Transcribe exactly, leaving out pictures, the lines from the one that holds "[00:00:01.00 to 00:00:02.00]" through the end of the data below, including both end lines and no others.

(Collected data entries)
■ ■ ■ ■ ■ ■ ■
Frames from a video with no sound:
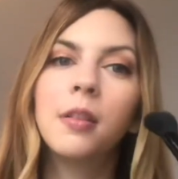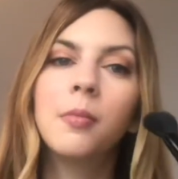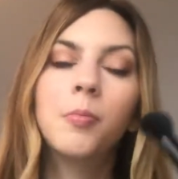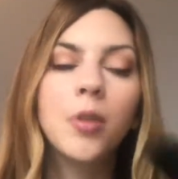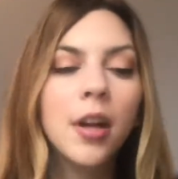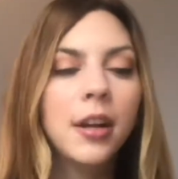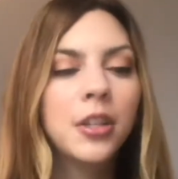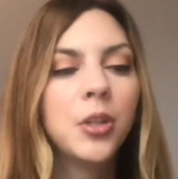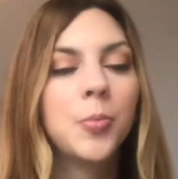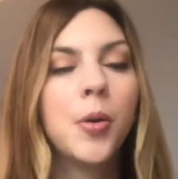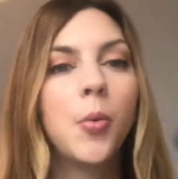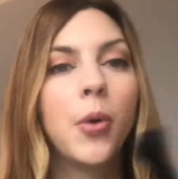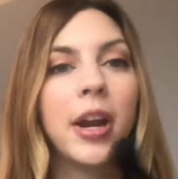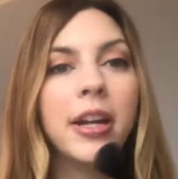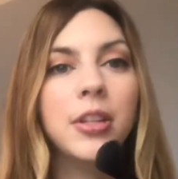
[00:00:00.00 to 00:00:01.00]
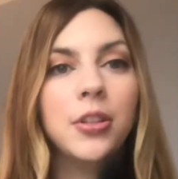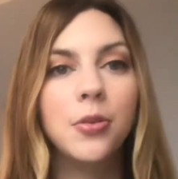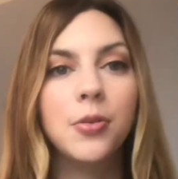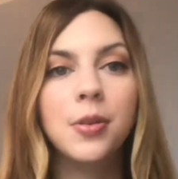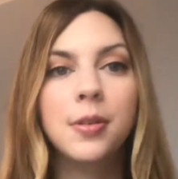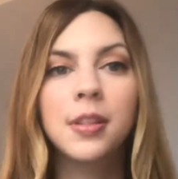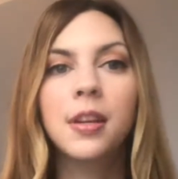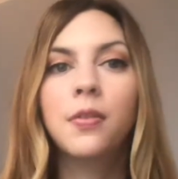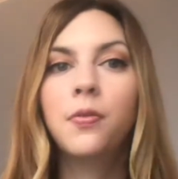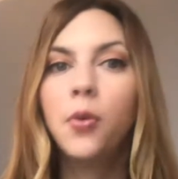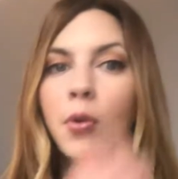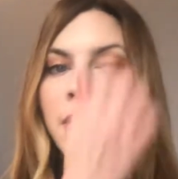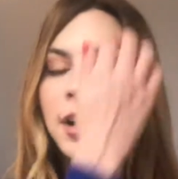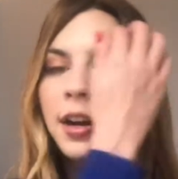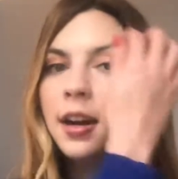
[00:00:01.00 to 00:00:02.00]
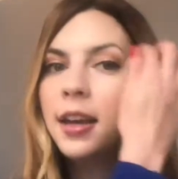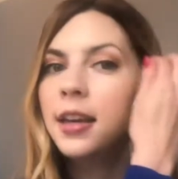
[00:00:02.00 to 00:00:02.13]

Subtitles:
blush, but what I do use it for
■ ■ ■ ■ ■ ■ ■
* Result for this exercise *
[00:00:01.00 to 00:00:02.00]
[00:00:02.00 to 00:00:02.13]

Subtitles:
blush, but what I do use it for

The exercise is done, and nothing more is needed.